A diagnosis of VCD should be considered whenever clinical data, laboratory test results and therapeutic efficacy are discrepant.1–4 A specific questionnaire for the clinical suspicion of VCD was recently developed in order to identify patients who are more likely to present the disease.3
There is a consensus in the literature that wheezing in the cervical region is characteristic of patients with VCD and is extremely important for the disease's diagnosis, as occurred in the present case. As reported, although our patient was unable to perform pulmonary function tests, the diagnosis of VCD was confirmed through laryngoscopy.
The treatment of VCD consists of psychotherapy and speech therapy. Respiratory exercises typically used for treating hyperfunctional voice disorders are employed in order to reduce laryngeal muscle tension. Since beta-2 agonists and inhaled corticosteroids tend to produce poor results, they should be used only in patients with concomitant asthma.
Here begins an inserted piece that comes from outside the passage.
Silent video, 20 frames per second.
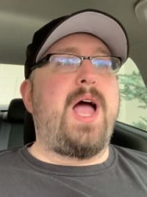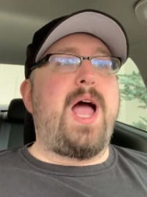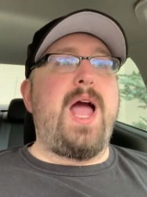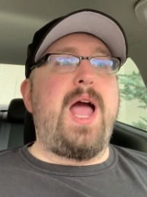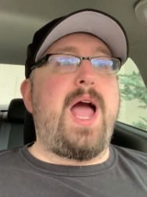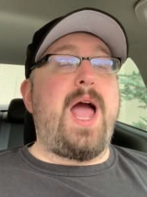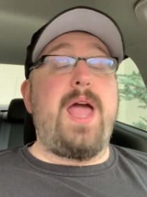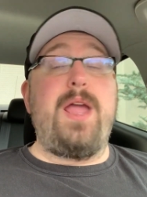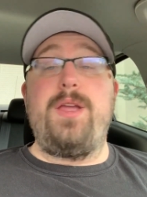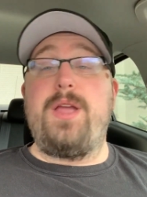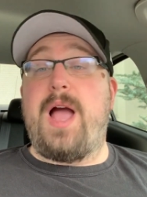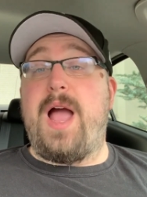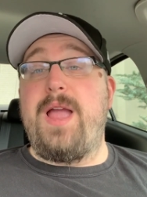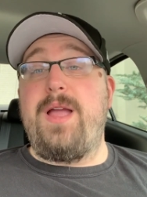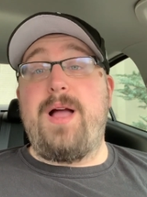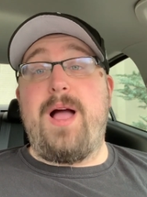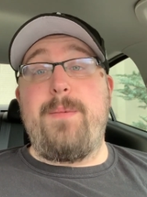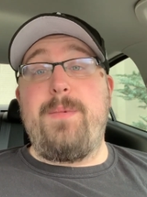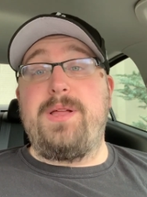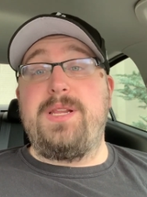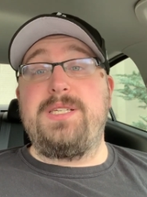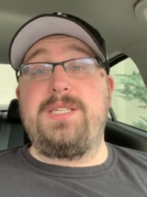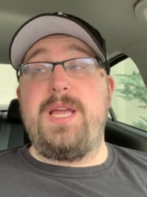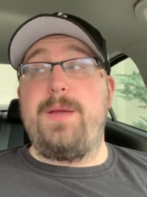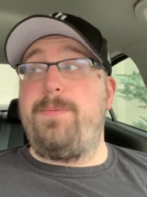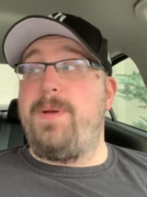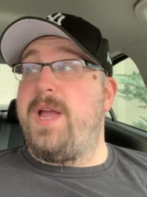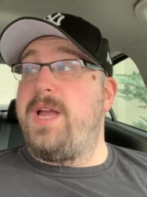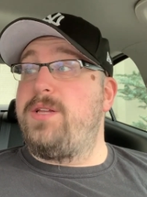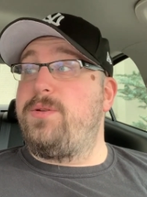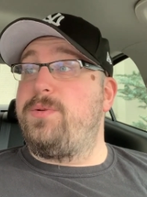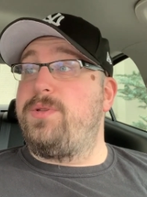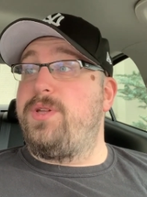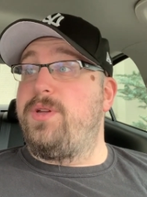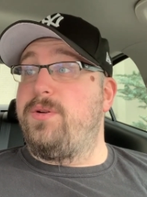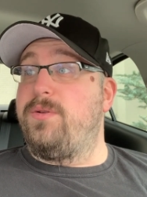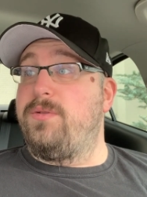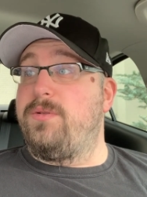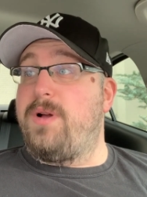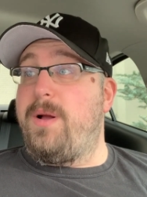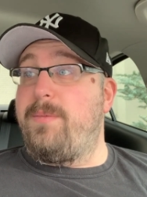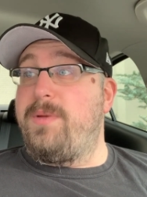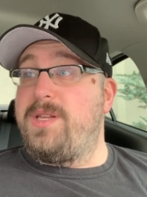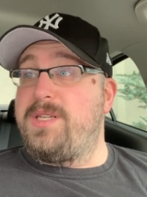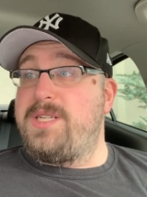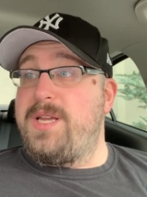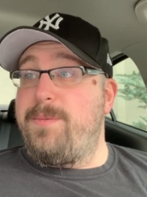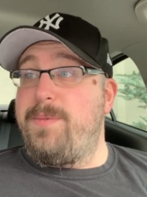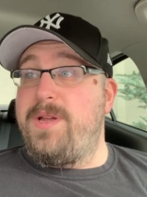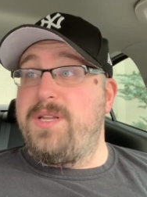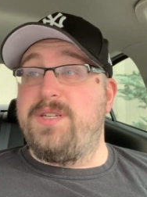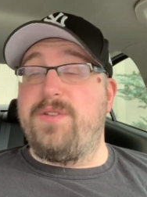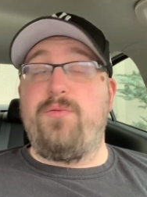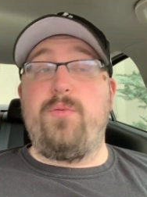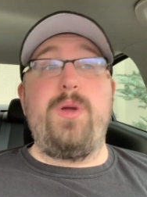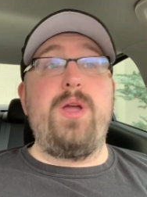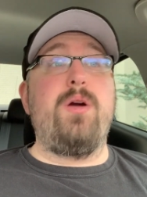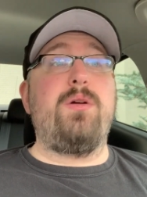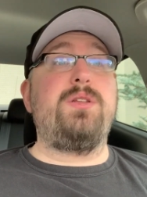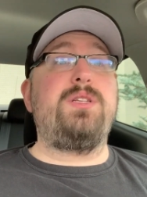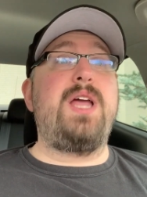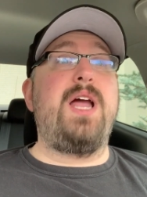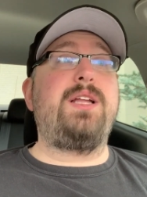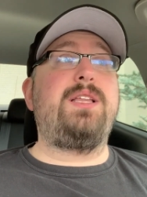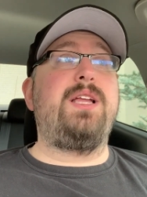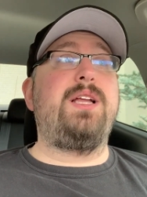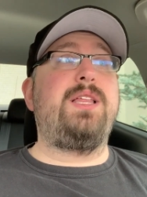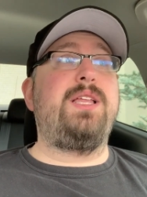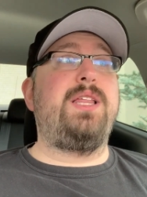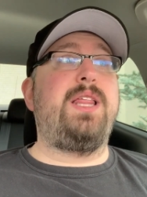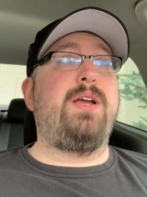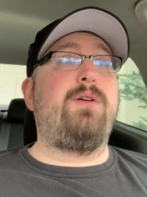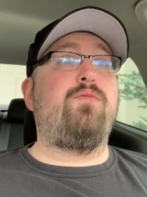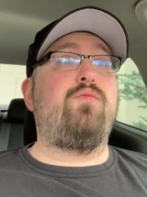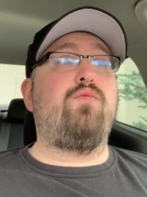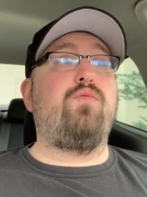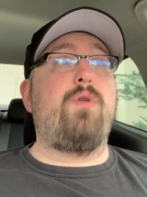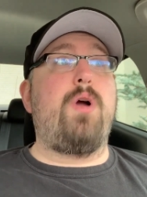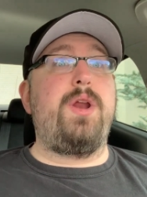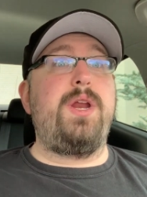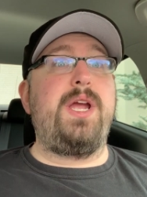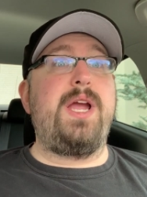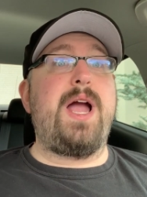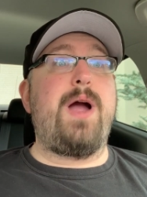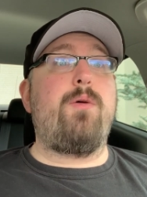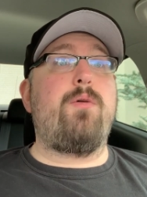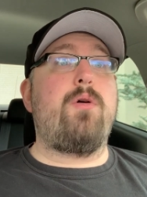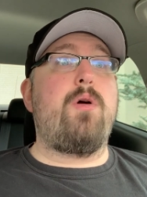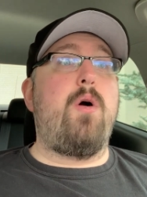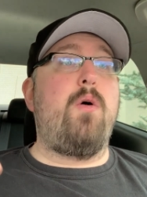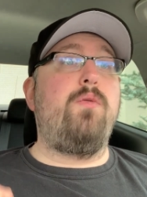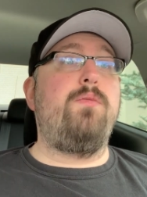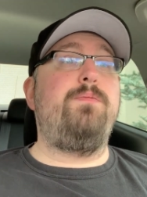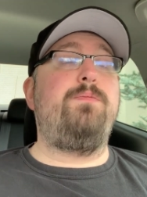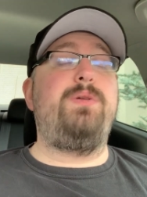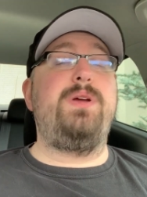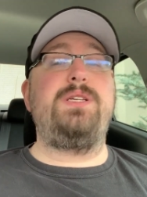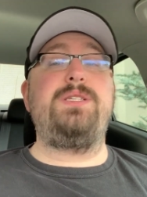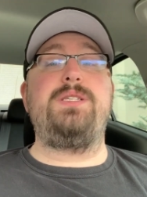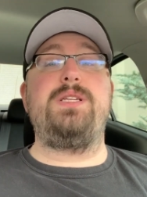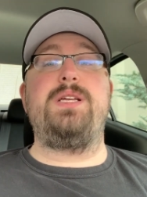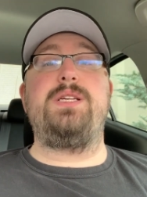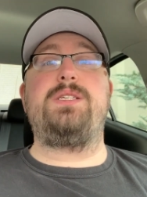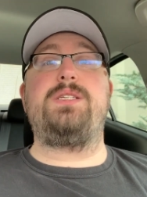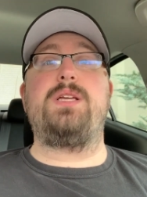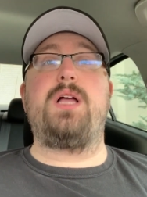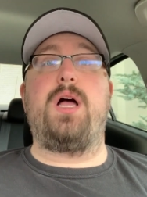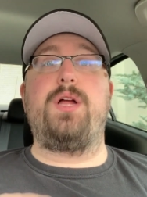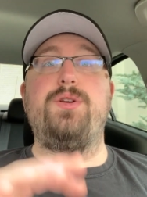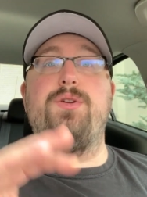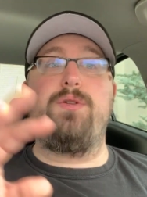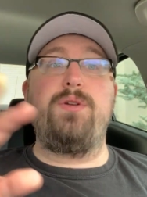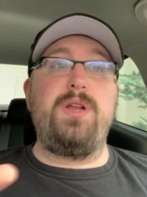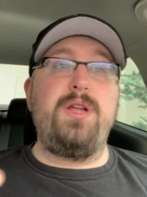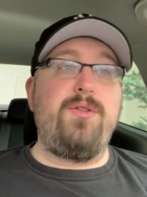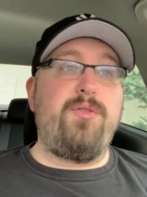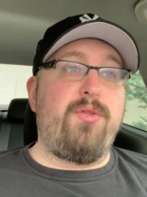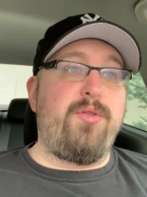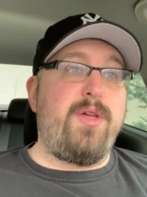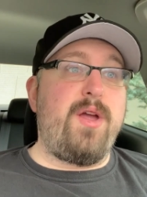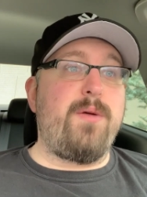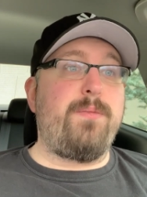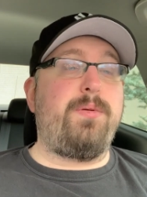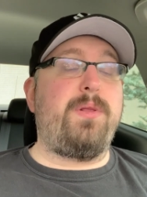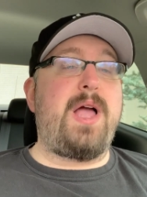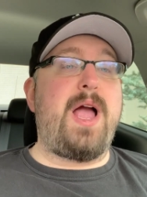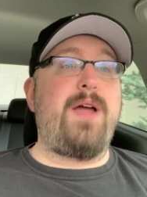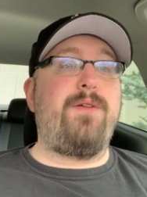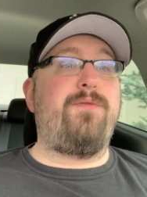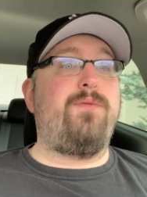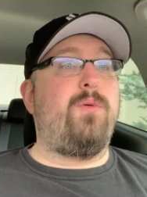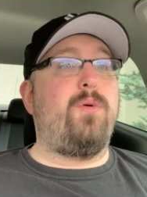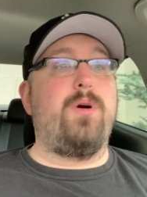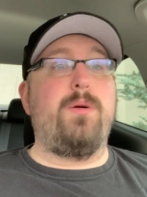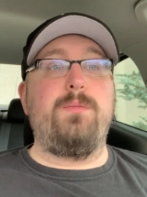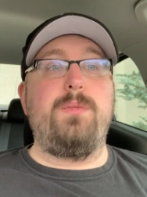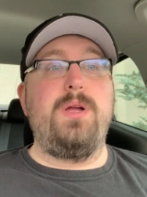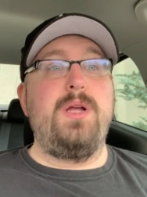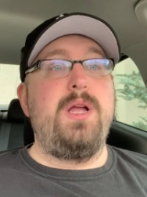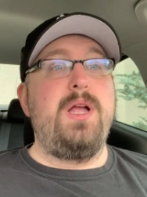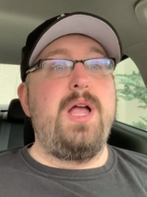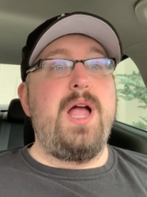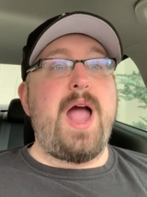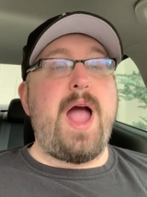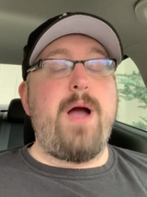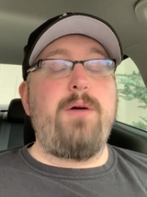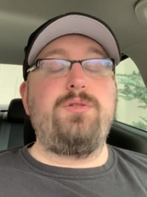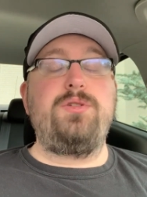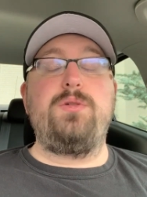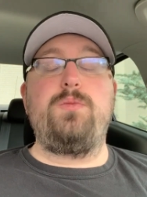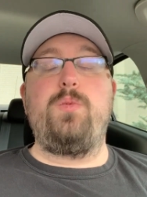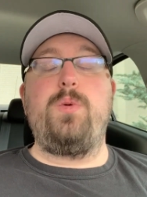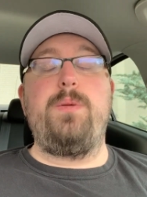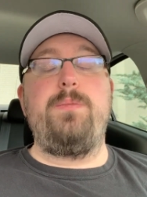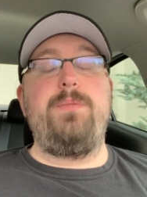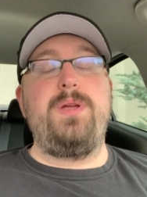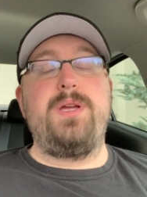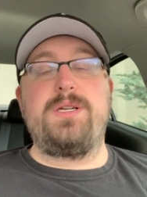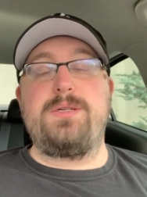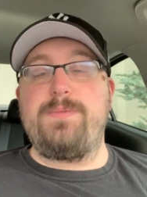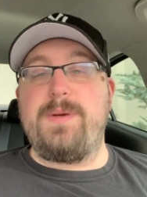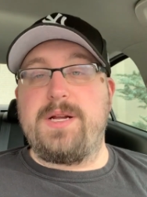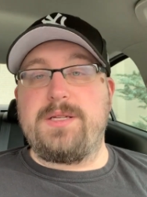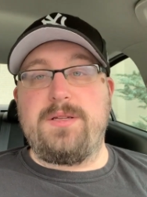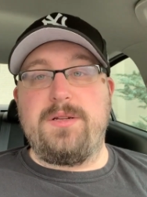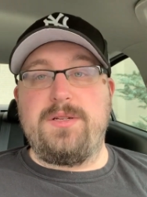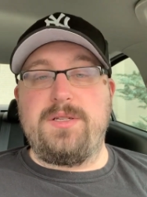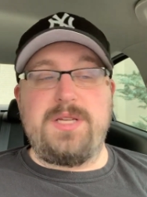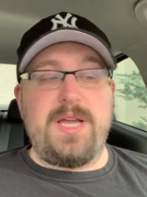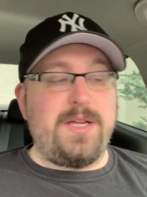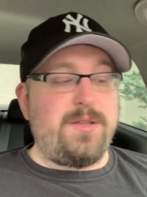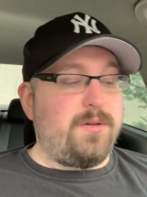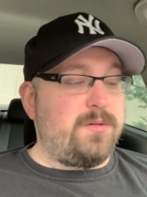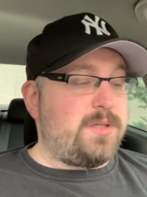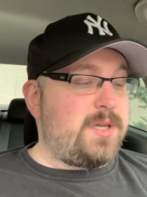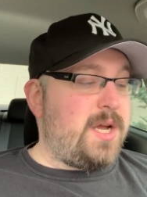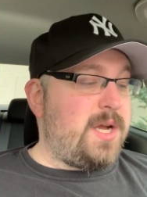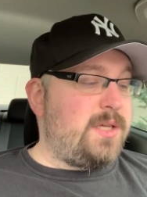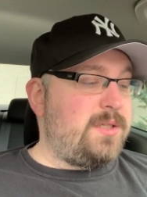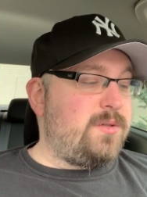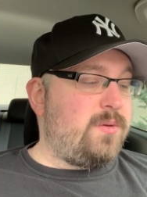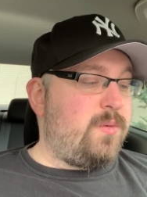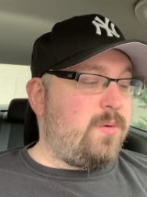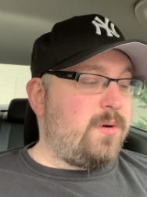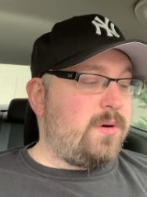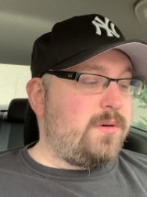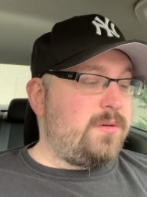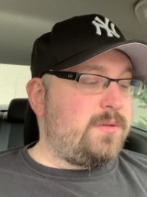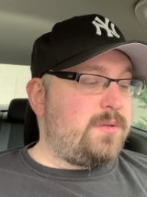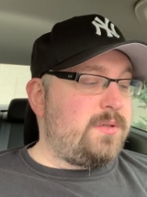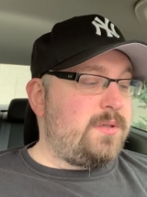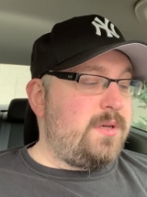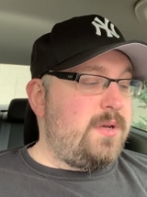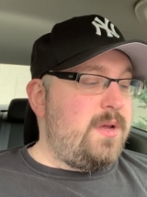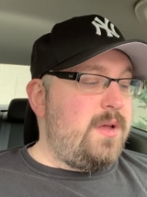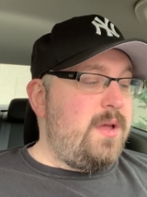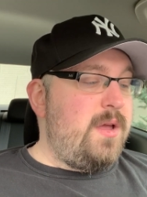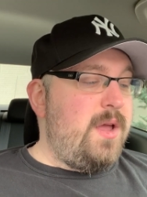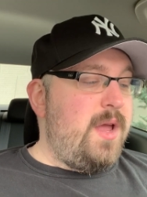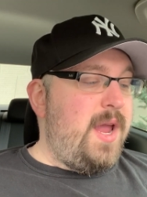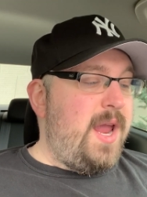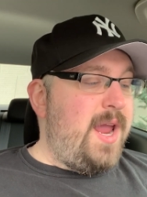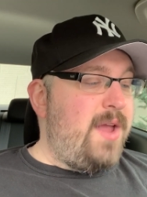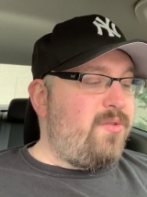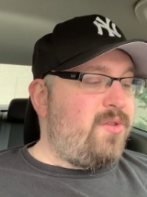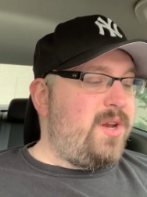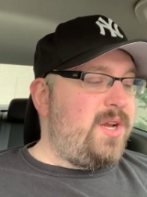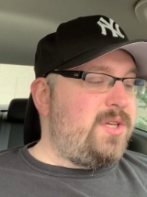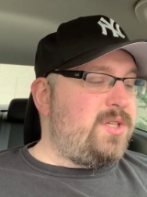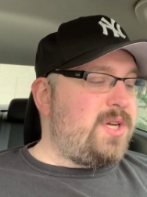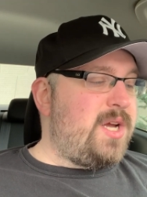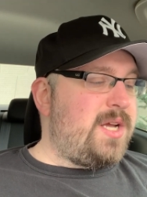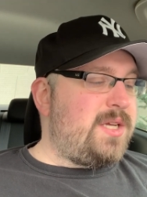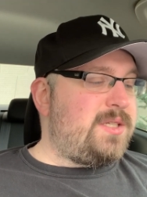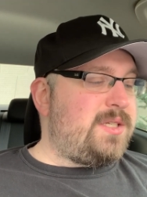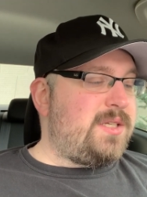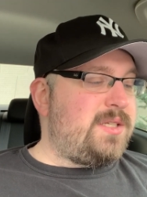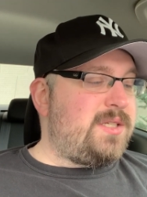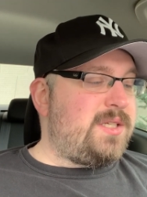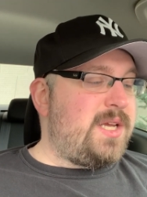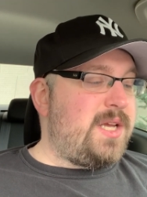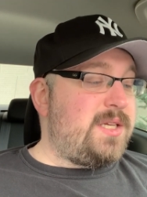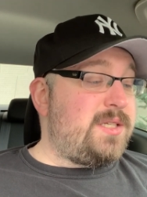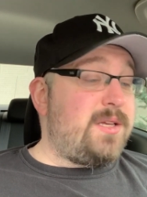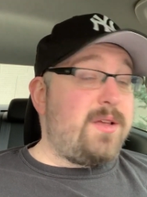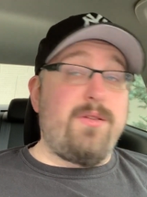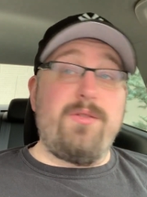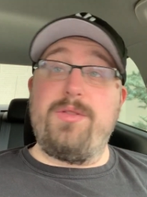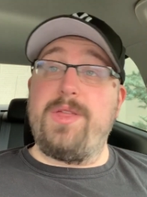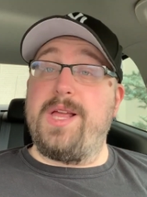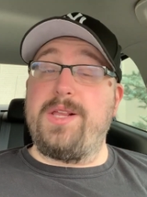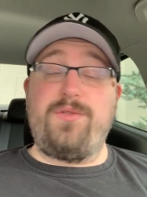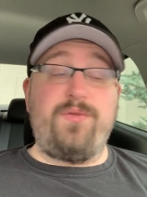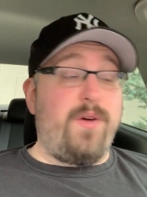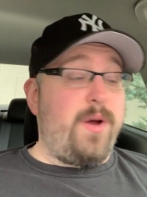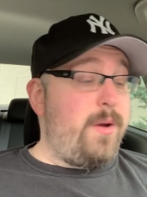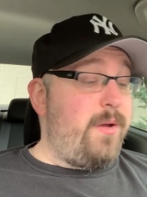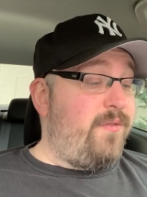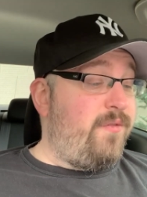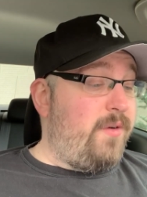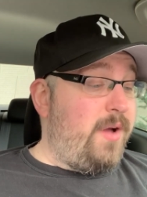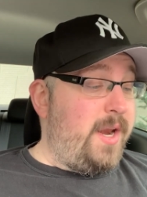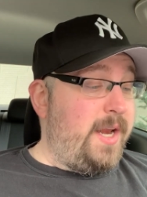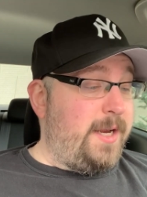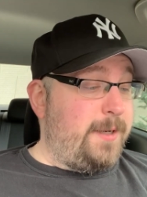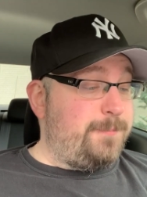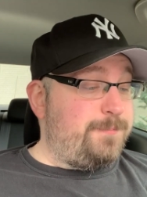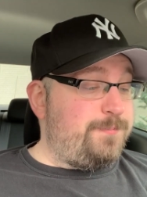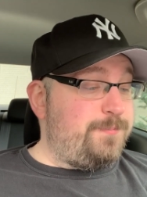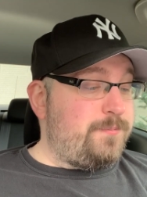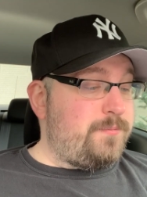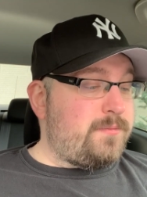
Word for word: I, I, I'm on the same page with you. I'm on the same page. If we are technically like running our own business underneath their platform, how should we be expected to take those kinds of orders? Anthony Johnson says, that's very funny.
A multidisciplinary team is needed in order to increase the chances of treatment success.1,2,4
Some authors have suggested that this condition is a type of conversion disturbance, which is not fictitious because the patient can neither consciously control the dysfunction nor voluntarily reproduce the paradoxal movements.1,2,4 Despite the association with psychiatric disorders, there have been no previous reports of VCD in patients with schizophrenia. This disease is essentially characterized by fragmentation of thought processes and, perhaps, neuropsychological mechanisms could trigger DPV. There is no known cure for it, but treatment can provide some degree of symptom relief, allowing patients to live a satisfactory, productive life.9,10
We highlight the fact that VCD is under-diagnosed, and that many patients are overmedicated for asthma. Therefore, the hypothesis of this diagnosis should always be considered.